Silvia Aymonino
Silvia Aymonino begann ihre berufliche Laufbahn bereits in jungen Jahren. Nach ihrem Debüt beim Festival dei Due Mondi mit Diane von Fürstenberg trat sie 1985 in die Schneiderei Tirelli Costumi ein, wo Gabriella Pescucci ihr die Ausarbeitung, Färbung, Alterung und Bestickung für den Film Der Name Der Rose anvertraute. Bis 1994 durchlief sie sämtliche Abteilungen des Hauses und sammelte umfassende Erfahrungen in handwerklichen ebenso wie in produktions- und organisationsbezogenen Bereichen.
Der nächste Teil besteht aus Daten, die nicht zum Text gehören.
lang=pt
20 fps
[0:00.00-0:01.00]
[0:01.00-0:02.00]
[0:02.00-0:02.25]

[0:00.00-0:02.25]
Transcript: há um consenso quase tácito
In dieser Zeit unterstützte sie zunächst Tirelli und dann Giorgio D'Alberti in der Leitung. Darüber hinaus arbeitete sie international mit Kostümdesignern wie Piero Tosi, Maurizio Millenotti, Paul Brown und Pier Luigi Pizzi zusammen.
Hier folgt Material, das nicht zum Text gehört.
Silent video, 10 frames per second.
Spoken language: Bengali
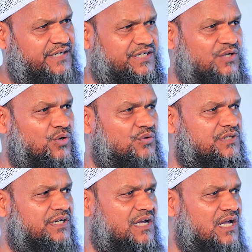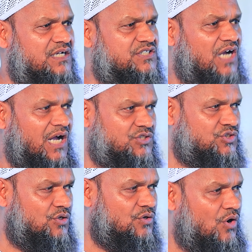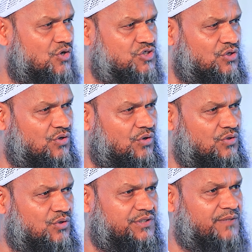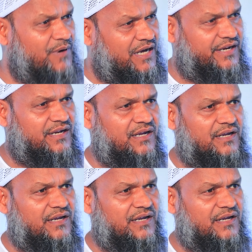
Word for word: একটি গরুতে সাতজন অংশগ্রহণ করতে পারে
In den darauffolgenden Jahren konzentrierte sie sich zunehmend auf die Oper, wo sie unter anderem als Assistentin von Hugo de Ana und Giovanna Buzzi arbeitete. Darüber hinaus war Sylvia Aymonino auch im Filmbereich an der Seite von Maurizio Millenotti, Alessandro Lai und Alberto Spiazzi tätig.
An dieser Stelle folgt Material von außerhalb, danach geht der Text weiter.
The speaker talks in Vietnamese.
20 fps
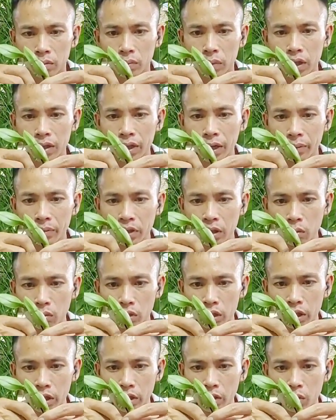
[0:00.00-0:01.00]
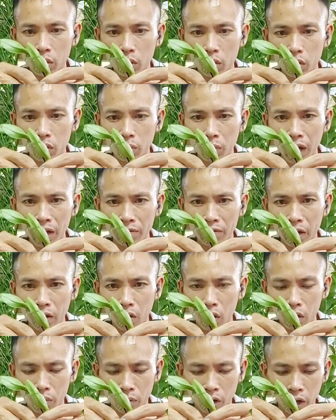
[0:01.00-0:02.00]
Mới ghép xong kỳ cũng có bạn vào
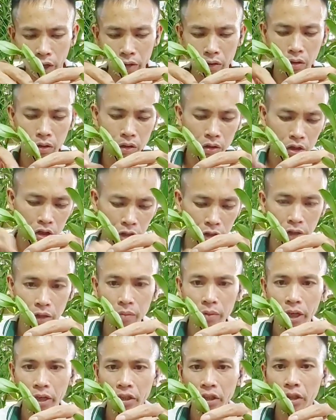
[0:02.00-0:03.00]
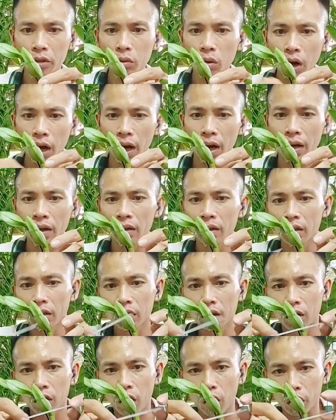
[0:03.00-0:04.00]
hỏi bảo anh ơi chỉ em cách kích hoa.
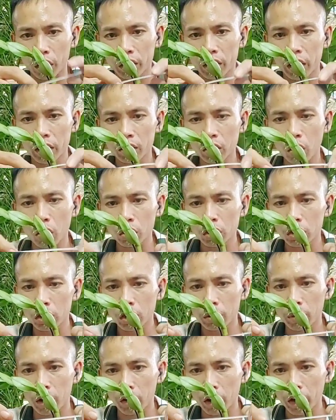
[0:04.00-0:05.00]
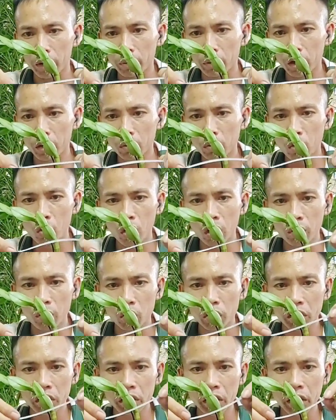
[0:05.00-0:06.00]
Hỏi cây to chưa, bảo em mới mua một cái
Seit 2006 arbeitet sie mit Gabriella Pescucci zusammen und hat durch Marco Balich schon als Kostümbildnerin bzw. Kostüm-Supervisorin bei Großveranstaltungen und Olympischen Zeremonien mitgewirkt, darunter Turin 2006, London 2012, Sotschi 2014, Rio 2016 und die Flaggenübergabe in Peking 2022 an Mailand-Cortina.
2007 gründete sie zusammen mit Giovanna Buzzi, Odino Artioli und Massimo Pieroni die Kostümwerstatt LOWCostume.
2020 erhielt sie den 39. Franco-Abbiati-Preis für die Kostüme zu AGNESE von Ferdinando Paër (Teatro Regio in Turin). Sie arbeitete bereits mit Regisseuren wie Leo Muscato, Valentina Carrasco, Lorenzo Mariani, Jacopo Spirei, Massimo Popolizio, Damiano Michieletto, Luca Ronconi und Francesco Micheli zusammen.